The purpose of a bridge is to ensure communication from the source blockchain reaches the destination blockchain. Bridges will have a separate and distinct network of validators, who will use a Byzantine fault tolerance BFT-based algorithm to validate the authenticity of messages and reach consensus on the chain state. Each bridge will have their own set of validators who vote “yes” or “no” to interchain communication. If over two-thirds vote yes, the connecting network will change state, and the communication will be processed, otherwise, the transaction will fail, and the state will remain the same. Anyone can attempt to become a validator by staking tokens to publicly available bridges; however only a particular set of validators will be chosen by the network.[2]



Team

Matthew Spoke is the Founder and CEO at Aion Network and Nuco Inc. He previously was a blockchain specialist at Deloitte Canada. Jin Tu is the CTO at Aion Network and was previously a blockchain architect and lead developer at Deloitte Canada. Kesem Frank is Founder and COO at Aion Network and previously was a senior consultant and blockchain specialist at Deloitte Canada.[2]


The Aion Team is primarily based in Toronto with employees based in the United Kingdom, Shanghai, and Barbados. Aion's advisors include Dr. Moe Levin, Eric Gu, Steven Nerayoff, Jeff Pulver, Michael Terpin, Anthony Di Iorio, Salim Ismail, John Lee, Eric Wetlaufer, and Kasem Frank.[12]


Token Sale

Aion conducted two token sales during September and October 2017. First was a private sale to institutional and accredited investors and followed by a pre-sale to the public. The project initially scheduled a main public token sale, but canceled it in late 2017 citing volatile markets and enough funding from the previous sales. A total of 466.0 million tokens were created.[1]
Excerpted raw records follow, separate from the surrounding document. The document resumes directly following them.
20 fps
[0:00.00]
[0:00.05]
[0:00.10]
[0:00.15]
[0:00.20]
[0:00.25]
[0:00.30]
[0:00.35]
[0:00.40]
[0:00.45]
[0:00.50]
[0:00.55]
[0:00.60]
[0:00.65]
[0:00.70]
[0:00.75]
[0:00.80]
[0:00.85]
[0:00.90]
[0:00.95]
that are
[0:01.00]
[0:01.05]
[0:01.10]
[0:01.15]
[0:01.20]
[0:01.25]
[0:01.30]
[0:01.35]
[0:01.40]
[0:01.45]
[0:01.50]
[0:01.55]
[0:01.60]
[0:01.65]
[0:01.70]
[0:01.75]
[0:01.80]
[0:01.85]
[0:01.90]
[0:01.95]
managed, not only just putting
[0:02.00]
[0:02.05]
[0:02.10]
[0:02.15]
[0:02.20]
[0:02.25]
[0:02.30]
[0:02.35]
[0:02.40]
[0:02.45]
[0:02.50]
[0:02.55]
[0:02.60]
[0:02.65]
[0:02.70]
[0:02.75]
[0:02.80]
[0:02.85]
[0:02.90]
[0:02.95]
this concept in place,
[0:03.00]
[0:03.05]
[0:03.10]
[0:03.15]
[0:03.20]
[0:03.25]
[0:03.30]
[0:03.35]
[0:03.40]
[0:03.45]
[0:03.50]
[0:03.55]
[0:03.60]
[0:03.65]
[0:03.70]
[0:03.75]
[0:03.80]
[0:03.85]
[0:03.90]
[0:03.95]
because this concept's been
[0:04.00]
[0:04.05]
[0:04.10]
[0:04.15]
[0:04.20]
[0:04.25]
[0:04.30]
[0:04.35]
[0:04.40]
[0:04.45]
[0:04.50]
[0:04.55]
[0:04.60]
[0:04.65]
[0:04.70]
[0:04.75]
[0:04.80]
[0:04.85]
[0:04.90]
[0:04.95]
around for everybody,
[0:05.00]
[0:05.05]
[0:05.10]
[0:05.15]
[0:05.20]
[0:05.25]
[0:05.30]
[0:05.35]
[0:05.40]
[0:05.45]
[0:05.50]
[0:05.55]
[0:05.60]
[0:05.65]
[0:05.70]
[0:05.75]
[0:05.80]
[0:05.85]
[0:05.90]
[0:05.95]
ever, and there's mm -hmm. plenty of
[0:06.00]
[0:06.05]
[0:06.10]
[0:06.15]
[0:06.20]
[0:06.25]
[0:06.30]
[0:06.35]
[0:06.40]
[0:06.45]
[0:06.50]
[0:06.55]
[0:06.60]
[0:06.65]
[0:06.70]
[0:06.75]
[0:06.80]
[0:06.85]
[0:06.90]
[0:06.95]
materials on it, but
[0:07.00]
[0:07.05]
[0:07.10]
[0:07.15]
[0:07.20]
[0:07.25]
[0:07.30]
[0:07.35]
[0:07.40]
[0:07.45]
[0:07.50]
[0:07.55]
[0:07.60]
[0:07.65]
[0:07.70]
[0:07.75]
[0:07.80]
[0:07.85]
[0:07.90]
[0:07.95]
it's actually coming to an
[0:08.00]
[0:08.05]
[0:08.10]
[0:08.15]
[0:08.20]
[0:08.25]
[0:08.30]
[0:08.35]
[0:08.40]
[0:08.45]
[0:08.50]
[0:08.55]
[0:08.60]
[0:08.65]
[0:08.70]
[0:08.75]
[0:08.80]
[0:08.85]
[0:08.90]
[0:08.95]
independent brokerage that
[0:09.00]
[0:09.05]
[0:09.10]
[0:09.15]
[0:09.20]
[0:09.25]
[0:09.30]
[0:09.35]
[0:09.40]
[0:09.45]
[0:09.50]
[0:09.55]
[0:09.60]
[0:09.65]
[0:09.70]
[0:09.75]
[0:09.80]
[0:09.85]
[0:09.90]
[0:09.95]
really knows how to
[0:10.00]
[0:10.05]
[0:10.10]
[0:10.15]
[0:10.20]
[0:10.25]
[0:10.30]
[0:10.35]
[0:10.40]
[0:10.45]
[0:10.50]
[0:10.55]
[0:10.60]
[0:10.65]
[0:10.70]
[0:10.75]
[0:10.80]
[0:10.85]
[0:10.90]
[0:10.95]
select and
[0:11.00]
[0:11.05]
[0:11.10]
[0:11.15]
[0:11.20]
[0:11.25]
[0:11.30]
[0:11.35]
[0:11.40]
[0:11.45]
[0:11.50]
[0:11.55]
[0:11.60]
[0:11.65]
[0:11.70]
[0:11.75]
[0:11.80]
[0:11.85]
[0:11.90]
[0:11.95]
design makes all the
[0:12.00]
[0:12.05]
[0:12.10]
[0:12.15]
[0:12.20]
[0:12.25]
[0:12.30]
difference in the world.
Aion raised $22 million in their Initial Coin Offering (ICO).[14] They received institutional funding from Bessemer Venture Partners, Plug and Play, and XDL Capital Group.[2]


Of the 466 million tokens minted, Aion Foundation and Founding Partners were each allocated 20% (93 million AION), while 51.5% (240 million AION; most of which came from tokens earmarked for cancelled public sale) were allocated for redistribution to token holders as a part of the Token Release Schedule (TRS), which was designed to incentivize long-term commitment from public token holders and the Aion Foundation/Founding Partners. The intent prior to the cancelation of the public sale was for any leftover tokens from all sale rounds to be allocated to the TRS redistribution pool.[1]


The public TRS was allocated 120 million tokens, which in addition to the amount contributed to the TRS (37 million AION), are being released to token holders who chose to contribute over 12 months, 31.25% of which was distributed in the first month (49 million AION), with a continued release of 6.25% (9.8 million AION) over the remaining 11 months, ending November 15, 2018.

The private TRS was allocated 120 million tokens, which in addition to the amount contributed to the TRS (186 million AION), are being released to the Aion Foundation and Founding Partners evenly over 36 months at a rate of 2.8% per month (8.6 million AION), ending November 15, 2020.


In April 2018, the Aion team announced a monetary policy with a fixed inflationary model of an annual 1.0% inflation of total supply to be rewarded to validators for verifying the network. The expected daily rewards will be approximately 12,943 AION per day for the first year.[1]